Lungi da me l'idea di contestare i tuoi principi, ma allo stesso modo in cui posso rispettali pur non condividendoli trovo corretto che la cosa sia reciproca.
Prendiamo ad esempio le terapie antidolorifiche alle quali hai accennato.
Esse possono avere una efficacia relativa, sia nella capacità di lenire un dolore atroce sia nella durata nel tempo di tale efficacia.
Non è una critica ma una constatazione che ho provato sulla mia pelle, e ne avrei volentieri fatto a meno.
Tre mesi senza chiudere occhio per il dolore nonostante le continue iniezioni di antidolorifici, puoi informarti con qualsiasi ortopedico sul dolore che porta la frantumazione in più pezzi (sette pezzi l'omero sinistro, quattro quello destro) di due articolazioni collegate, e costui si farà il segno della croce o si toccherà i testicoli in gesto di scongiuro oppure toccherà ferro, nove chili persi, impossibilità i afferrare qualsiasi cosa, di vestirsi, di spogliarsi, persino di mangiare o di bere senza qualcuno che ti aiuti, fino all'impossibilità di slacciarsi i pantaloni per andare in bagno o di afferrare la cornetta del telefono.
Sono cose che è difficile comprendere da parte di chi non le ha vissute, si può dare corda alla propria immaginazione, ma la realtà in questi casi è infinitamente peggiore.
Ma la mia era una situazione temporanea, lo sapevo, anche se ogni giorno sembrava durare mesi, invece il tutto è durato poco più di un anno, circa quindici mesi.
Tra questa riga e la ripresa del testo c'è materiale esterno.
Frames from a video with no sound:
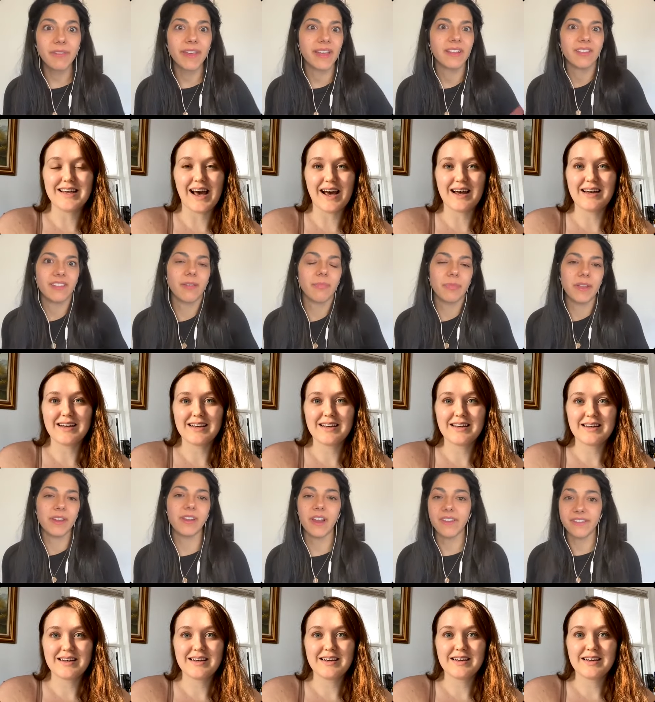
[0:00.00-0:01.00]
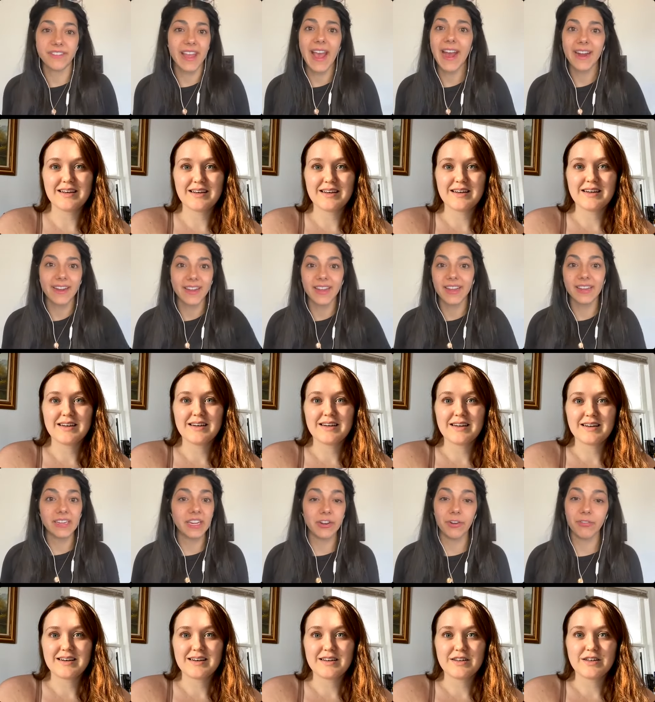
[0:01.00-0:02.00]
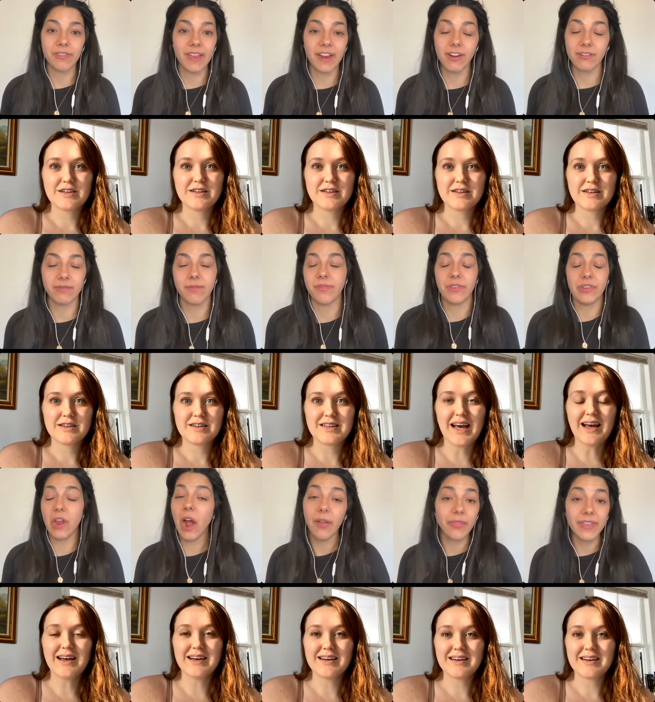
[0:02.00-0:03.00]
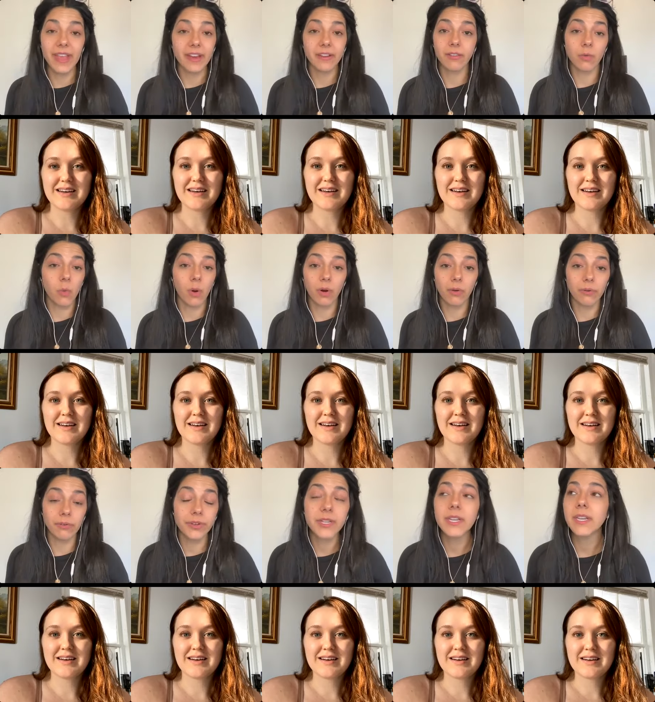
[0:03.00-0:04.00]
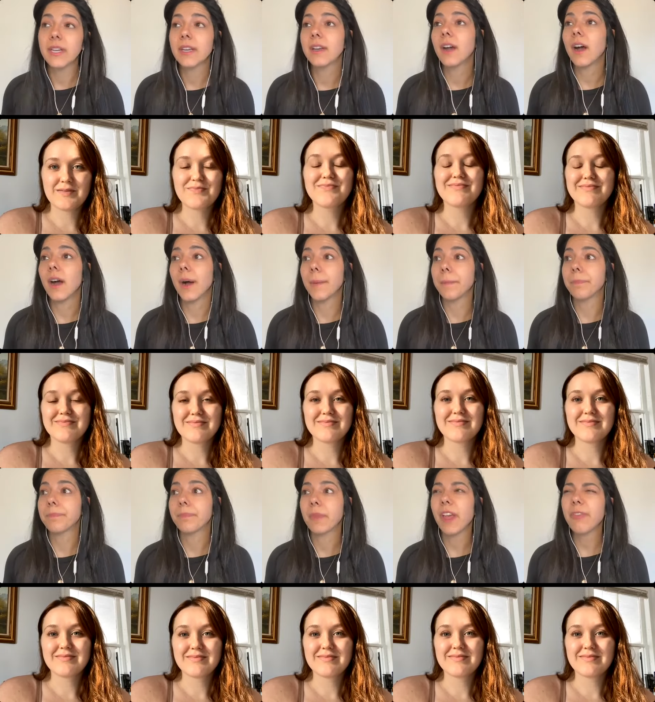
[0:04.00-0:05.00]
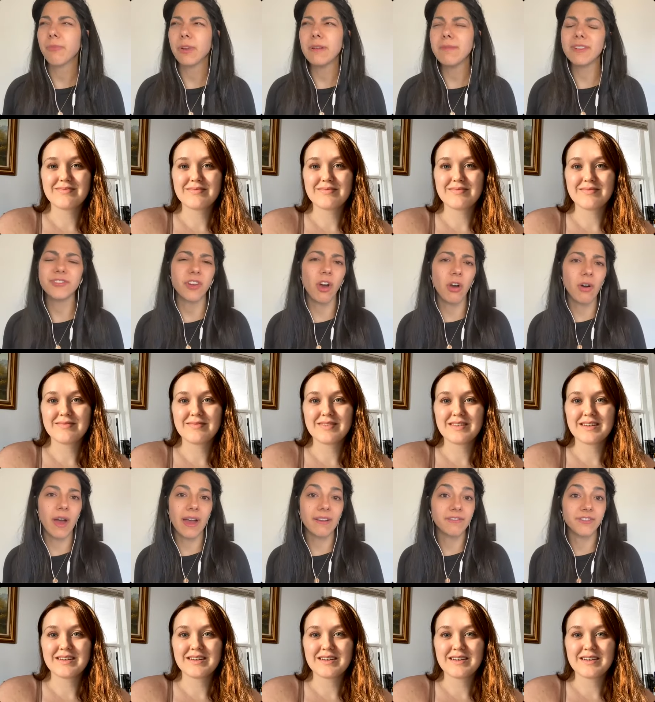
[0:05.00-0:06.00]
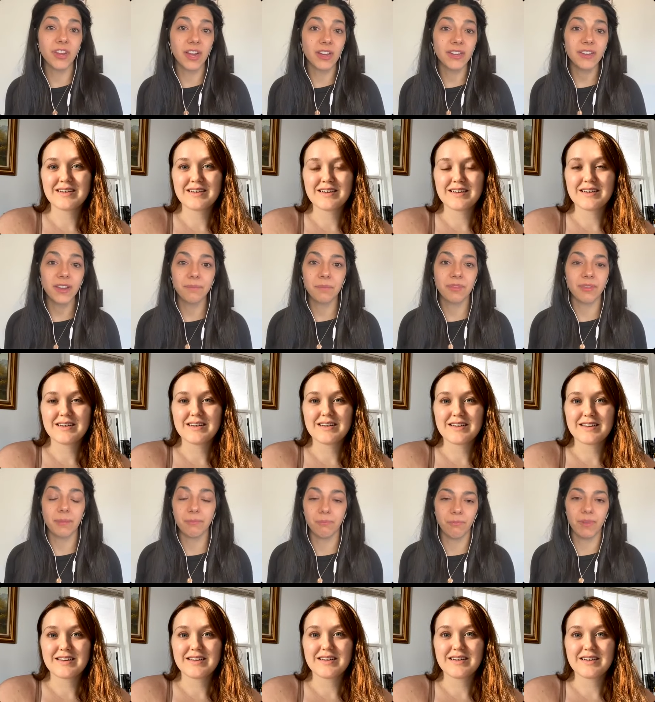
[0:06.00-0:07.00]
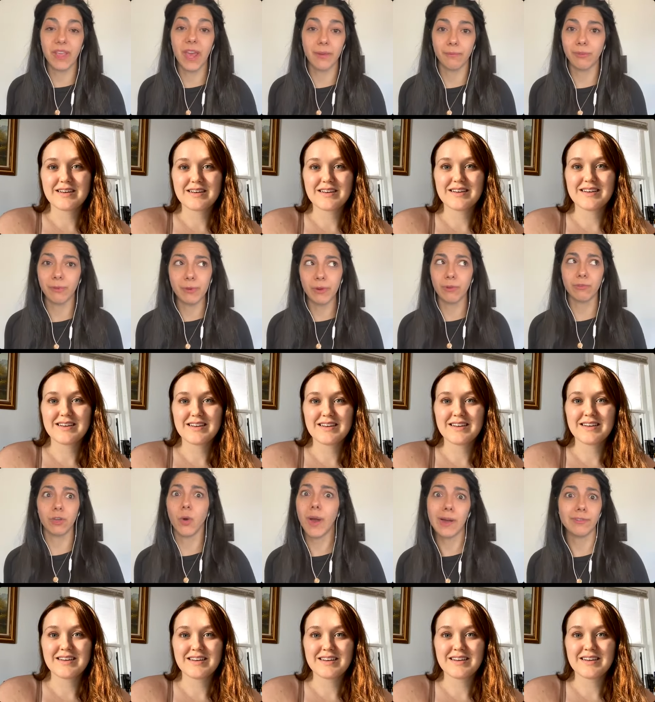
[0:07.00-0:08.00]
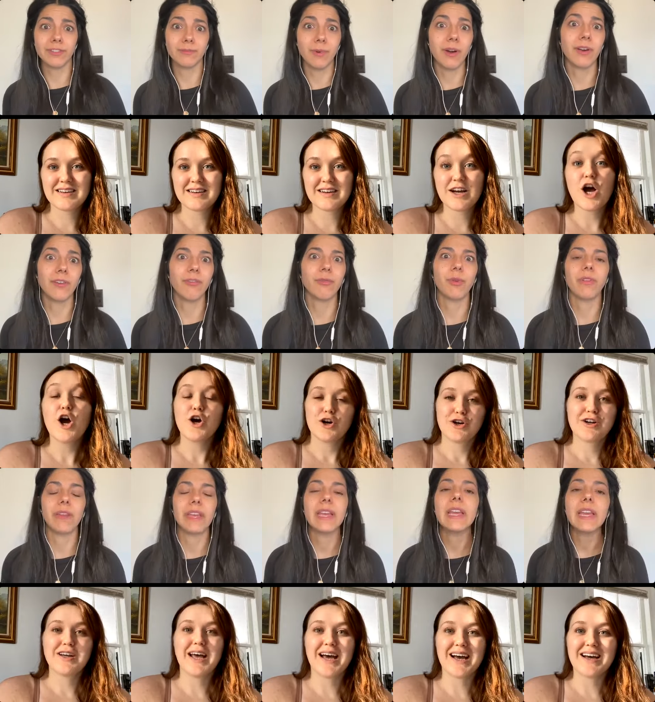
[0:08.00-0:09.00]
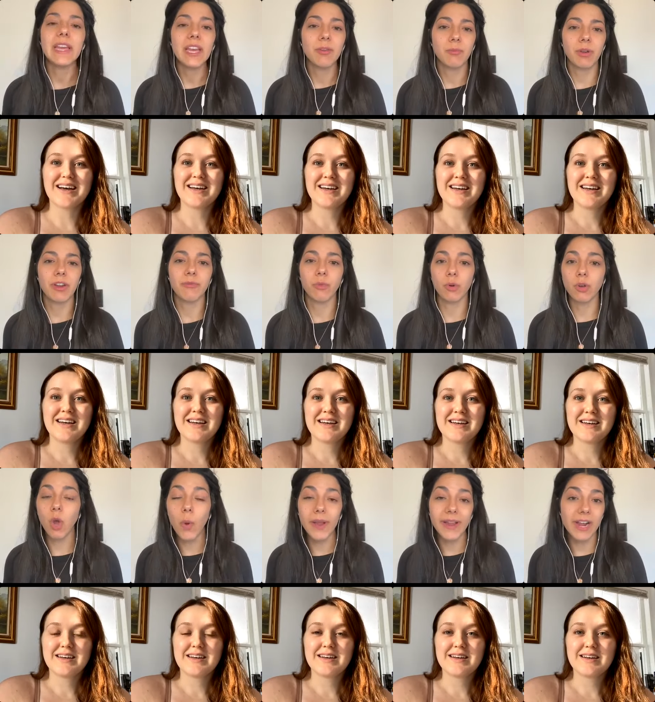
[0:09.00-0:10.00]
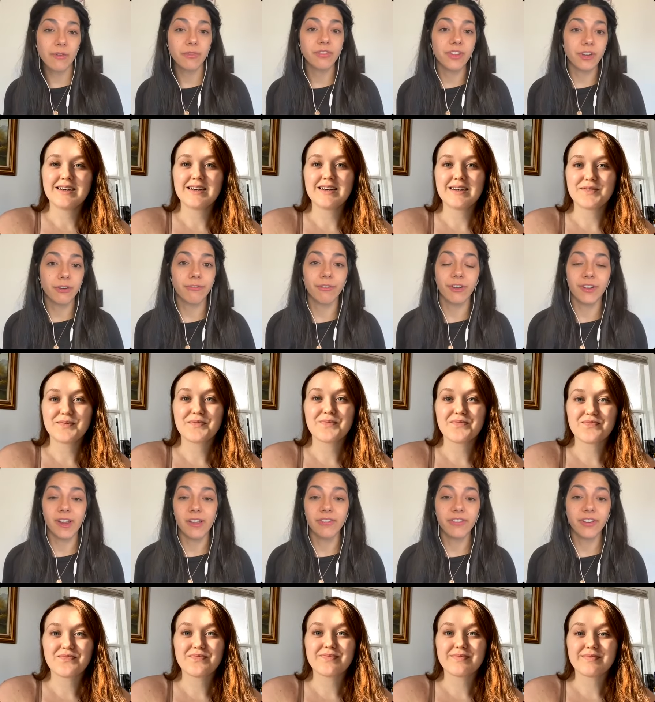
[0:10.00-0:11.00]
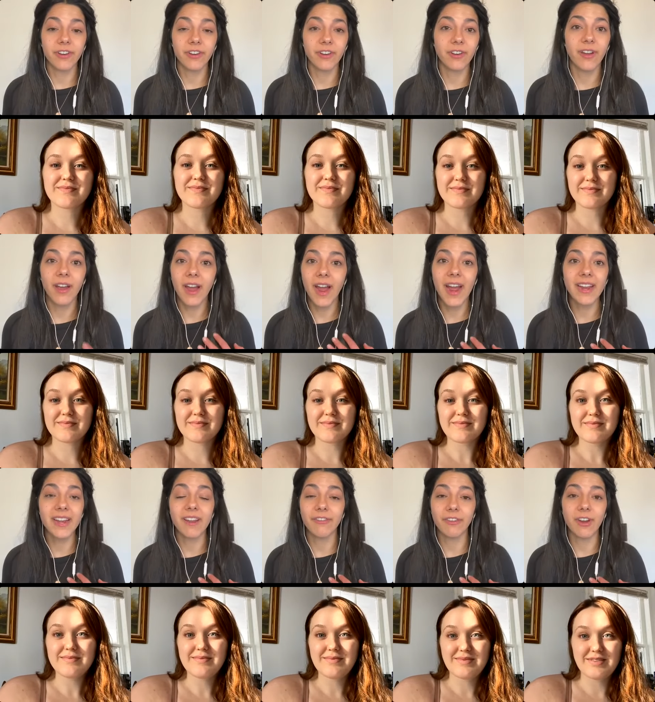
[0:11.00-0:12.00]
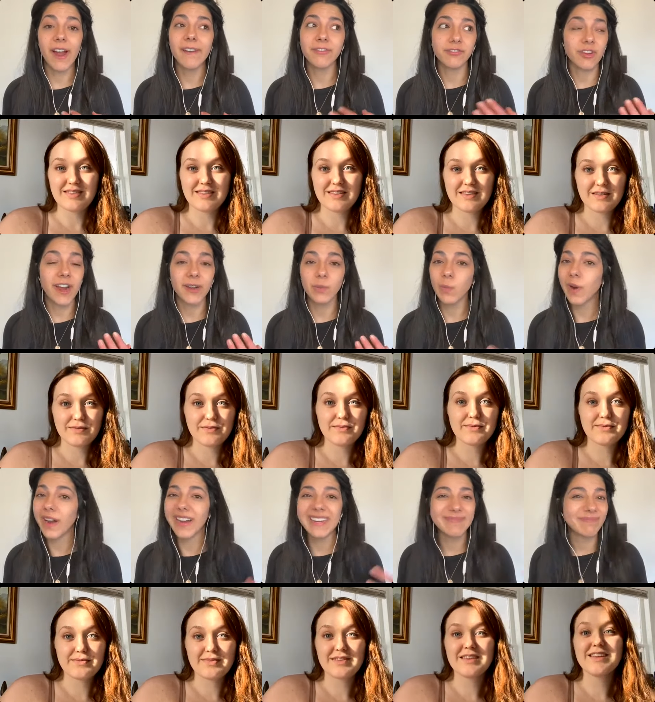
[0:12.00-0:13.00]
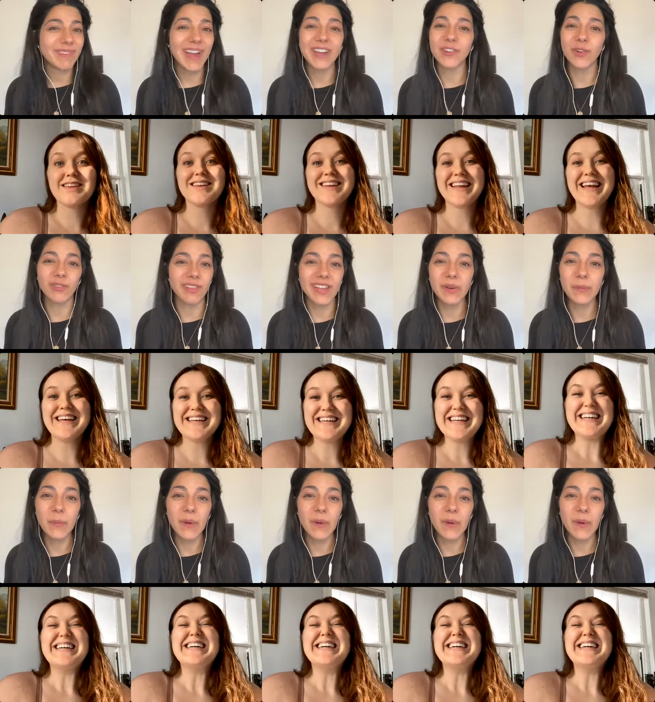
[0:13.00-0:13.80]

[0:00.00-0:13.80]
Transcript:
Speaker 1: like it's something nice to add in here and there. It's yeah. not the end of the world. Um, that's pretty much all I've done. Again, we don't go out to bars really. But if we're going out to dinner for a nice dinner, I never. I've tried wine. I don't like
Quindici mesi durante i quali ho assaporato il dolore, le umiliazioni, le lacrime, le rinunce forzate, e la mia ex mogie che ha lasciato la nostra casa perché non se la sentiva di badare ad un invalido, quindici mesi nei quali non ho potuto vedere la mia bambina.
E se invece fosse durato tutta la vita? Se per i successivi cinque, dieci, venti o più anni avessi dovuto convivere con dolori lancinanti ed impossibilità di movimento?
Prova ad immedesimarti dentro un corpo impossibilito a muoversi, non puoi mangiare quando hai fame, non puoi bere quando hai sete, devi urinare e defecarti addosso senza nessuno che provveda a cambiarti il pannolone, pascere tra i tuoi escrementi per ore roso dalla fame e dalla sete e stretto nella morsa di atroci dolori fisici.
Sarebbe un giorno da incubo.
Prova a moltiplicare questo giorno per mesi e per anni, fino all'ultimo giorno della tua esistenza e dimmi in cosa tale situazione si differenzia da quell'inferno che tanti temono.
Potresti affermare che saresti disposto ad accettare tali sofferenze in nome della tua fede, e questo rientra trai tuoi sacrosanti diritti che non mi permetterei mai di limitare o contraddire.
Ma se fossero altri a vivere tali situazioni?
Se fossero altri a subire quotidianamente tali sofferenze senza speranza alcuna di guarigione?
Potrebbero assumere scelte analoghe a quelle che presumi prenderesti tu (dico che lo presumi solo perché nessuno può avere la certezza delle proprie reazioni senza dove vivere concretamente le situazioni alle quali queste verrebbero applicate, e l'ipotizzare ha sempre dei limiti) così come potrebbero assumere scelte diverse.
Ora, se io fossi un cattolico osservante potrei sentirmi in diritto di imporre i miei dogmi, le mie scelte, le mie convinzioni a chi, pur condividendoli, non ha più la forza o la volontà di accettarne il prezzo?
Il dolore fisico, la sofferenza oltre i limiti della propria sopportazione del dolore sono qualcosa che solo chi li prova sulla propria pelle può ben comprendere, ed oltre un certo limite ogni azione diventa lecita, dall'omicidio dettato dall'esasperazione, come accaduto in vari casi di coppie di coniugi in crisi permanente, all'antropofagia, come accaduto negli anni settanta ai sopravvissuti di quell'aereo precipitato sulle Ande. Possiamo realmente comprendere ciò che non conosciamo in prima persona fino al punto di poterlo anche giudicare?